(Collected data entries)
--- START ---

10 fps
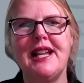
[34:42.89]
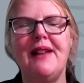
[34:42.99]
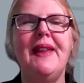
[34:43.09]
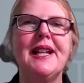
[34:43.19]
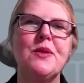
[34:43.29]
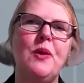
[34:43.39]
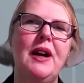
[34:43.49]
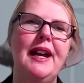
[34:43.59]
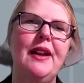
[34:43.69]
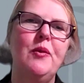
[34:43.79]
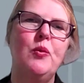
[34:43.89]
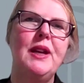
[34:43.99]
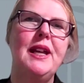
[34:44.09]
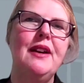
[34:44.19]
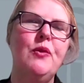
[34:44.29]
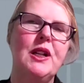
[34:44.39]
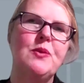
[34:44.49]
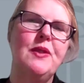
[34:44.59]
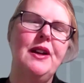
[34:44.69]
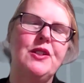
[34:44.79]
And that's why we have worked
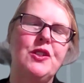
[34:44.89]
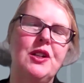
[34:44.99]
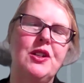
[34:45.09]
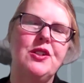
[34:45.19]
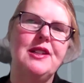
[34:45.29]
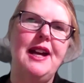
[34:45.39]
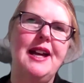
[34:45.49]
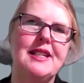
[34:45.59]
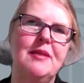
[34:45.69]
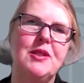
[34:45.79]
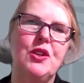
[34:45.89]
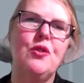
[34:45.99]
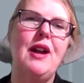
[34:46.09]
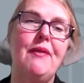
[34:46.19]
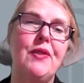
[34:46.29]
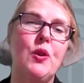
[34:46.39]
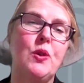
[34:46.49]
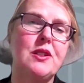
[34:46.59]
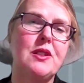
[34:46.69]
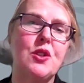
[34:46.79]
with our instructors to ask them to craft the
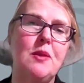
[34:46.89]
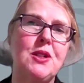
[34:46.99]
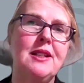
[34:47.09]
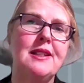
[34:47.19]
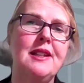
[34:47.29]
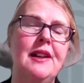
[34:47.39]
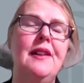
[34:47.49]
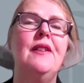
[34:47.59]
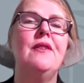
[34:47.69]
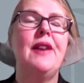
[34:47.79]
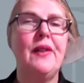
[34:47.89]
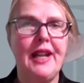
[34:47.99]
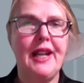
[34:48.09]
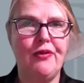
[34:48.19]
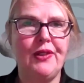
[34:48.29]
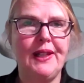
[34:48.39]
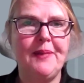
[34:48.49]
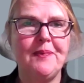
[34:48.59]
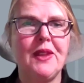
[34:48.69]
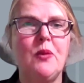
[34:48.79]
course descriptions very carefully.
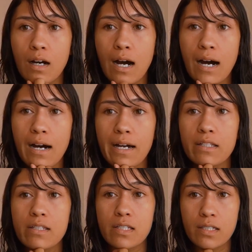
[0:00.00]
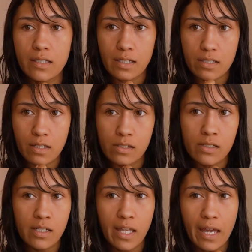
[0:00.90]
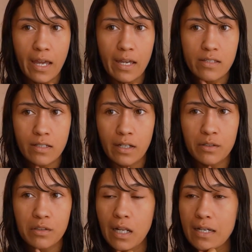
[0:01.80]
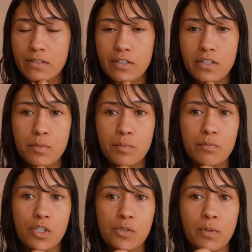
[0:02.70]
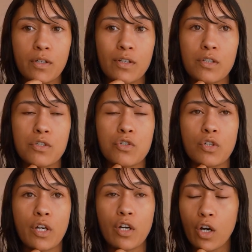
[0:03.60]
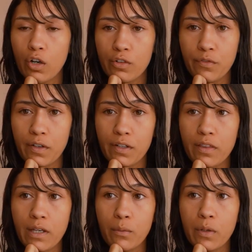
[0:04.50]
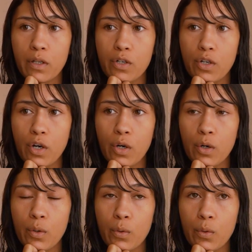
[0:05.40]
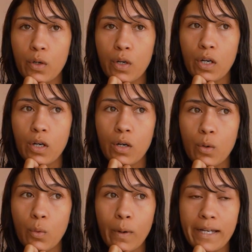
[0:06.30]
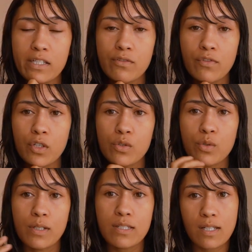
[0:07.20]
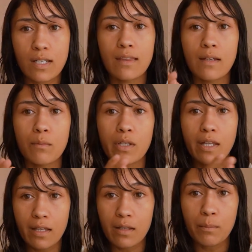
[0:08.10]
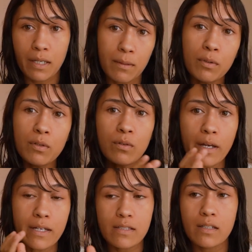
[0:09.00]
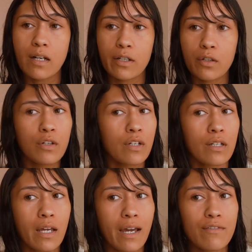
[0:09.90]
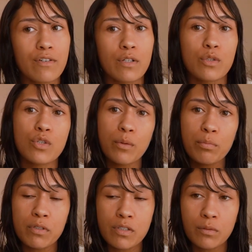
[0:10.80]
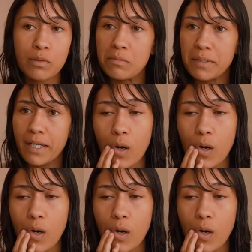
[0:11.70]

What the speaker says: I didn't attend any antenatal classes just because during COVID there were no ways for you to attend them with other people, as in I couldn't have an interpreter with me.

--- END ---

• Work to complete:
Retype the entries verbatim and drop the pictures.

• Exercise result:
10 fps
[34:42.89]
[34:42.99]
[34:43.09]
[34:43.19]
[34:43.29]
[34:43.39]
[34:43.49]
[34:43.59]
[34:43.69]
[34:43.79]
[34:43.89]
[34:43.99]
[34:44.09]
[34:44.19]
[34:44.29]
[34:44.39]
[34:44.49]
[34:44.59]
[34:44.69]
[34:44.79]
And that's why we have worked
[34:44.89]
[34:44.99]
[34:45.09]
[34:45.19]
[34:45.29]
[34:45.39]
[34:45.49]
[34:45.59]
[34:45.69]
[34:45.79]
[34:45.89]
[34:45.99]
[34:46.09]
[34:46.19]
[34:46.29]
[34:46.39]
[34:46.49]
[34:46.59]
[34:46.69]
[34:46.79]
with our instructors to ask them to craft the
[34:46.89]
[34:46.99]
[34:47.09]
[34:47.19]
[34:47.29]
[34:47.39]
[34:47.49]
[34:47.59]
[34:47.69]
[34:47.79]
[34:47.89]
[34:47.99]
[34:48.09]
[34:48.19]
[34:48.29]
[34:48.39]
[34:48.49]
[34:48.59]
[34:48.69]
[34:48.79]
course descriptions very carefully.
[0:00.00]
[0:00.90]
[0:01.80]
[0:02.70]
[0:03.60]
[0:04.50]
[0:05.40]
[0:06.30]
[0:07.20]
[0:08.10]
[0:09.00]
[0:09.90]
[0:10.80]
[0:11.70]

What the speaker says: I didn't attend any antenatal classes just because during COVID there were no ways for you to attend them with other people, as in I couldn't have an interpreter with me.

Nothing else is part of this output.